(red.) Dal 5 al 31 ottobre scorsi circa cinquanta carabinieri del Soarda in collaborazione con le associazioni ambientaliste Cabs, Lac, Wwf e Legambiente, sono stati impegnati nella nuova “Operazione Pettirosso” condotta tra l’alta Valsabbia e la provincia di Mantova per fermare bracconieri e uccellatori. Ogni giorno, anche di notte e con condizioni meteo avverse, hanno svolto degli appostamenti e i risultati non sono mancati.
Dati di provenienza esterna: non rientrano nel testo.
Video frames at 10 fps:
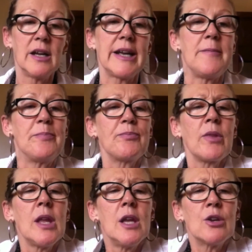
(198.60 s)
Okay.
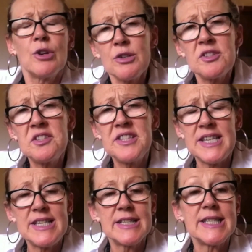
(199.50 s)
Crohn's
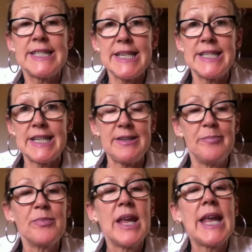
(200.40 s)
disease, CD,
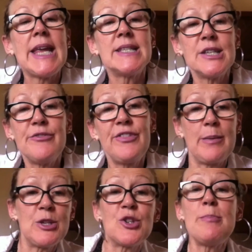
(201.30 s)
is an
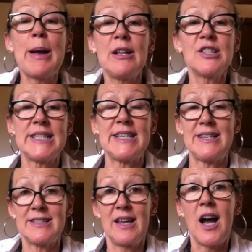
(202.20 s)
inflammatory bowel
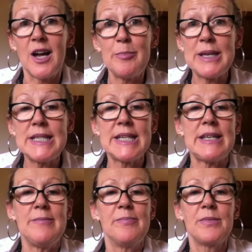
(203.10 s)
disease,
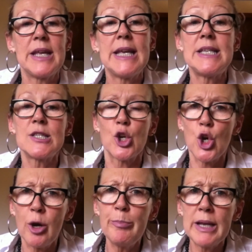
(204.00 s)
IBD. It is a
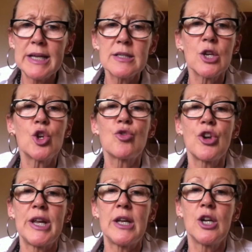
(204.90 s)
complex,
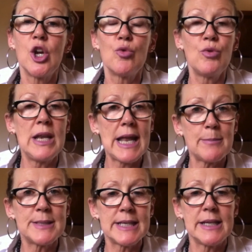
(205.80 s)
chronic,
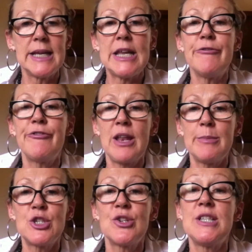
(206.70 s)
relapsing
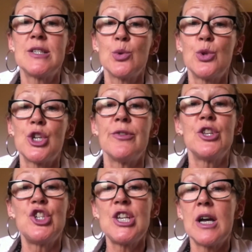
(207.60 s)
inflammatory disorder of
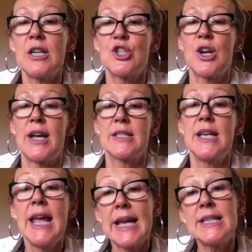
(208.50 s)
the GI tract
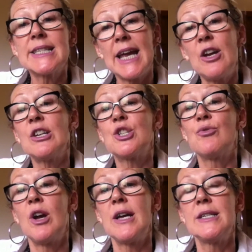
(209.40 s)
and is
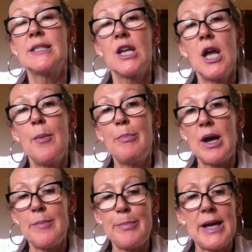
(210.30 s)
characterized
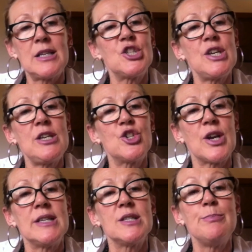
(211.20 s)
by patchy
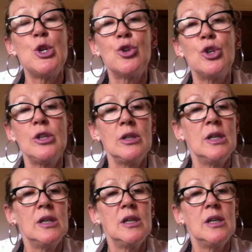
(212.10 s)
transmural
Tanto che in nemmeno un mese sono state denunciate 130 persone tra uccellatori, cacciatori che usavano richiami elettroacustici, allevatori di uccelli che avevano catturato con le reti o dai nidi e anche chi, già colpito da provvedimenti simili in passato, aveva allestito dei roccoli nel giardino di casa.

Tra i fermati c’è un giovane dell’hinterland bresciano che era già stato denunciato lo scorso agosto e che a ottobre è stato di nuovo beccato. Oltre alle denunce, sono anche stati sequestrati 77 fucili da caccia, rimossi un migliaio di elementi tra trappole da uccellagione e reti e trovati 3.800 esemplari di uccelli morti e di specie protette. Altri 840, invece, sono stati affidati al centro di recupero animali selvatici “Il Pettirosso” di Modena.

Nell’ambito dell’operazione sono stati sequestrati anche 250 uccelli di cattura di un presunto allevatore che li teneva nascosti in un edificio abbandonato di Monticelli Brusati. Tutti i denunciati sono accusati di ricettazione, furto aggravato ai danni del patrimonio dello Stato, contraffazione di pubblici sigilli, maltrattamento di animali, detenzione non consentita di animali, uccellagione, caccia con mezzi vietati e porto abusivo d’armi.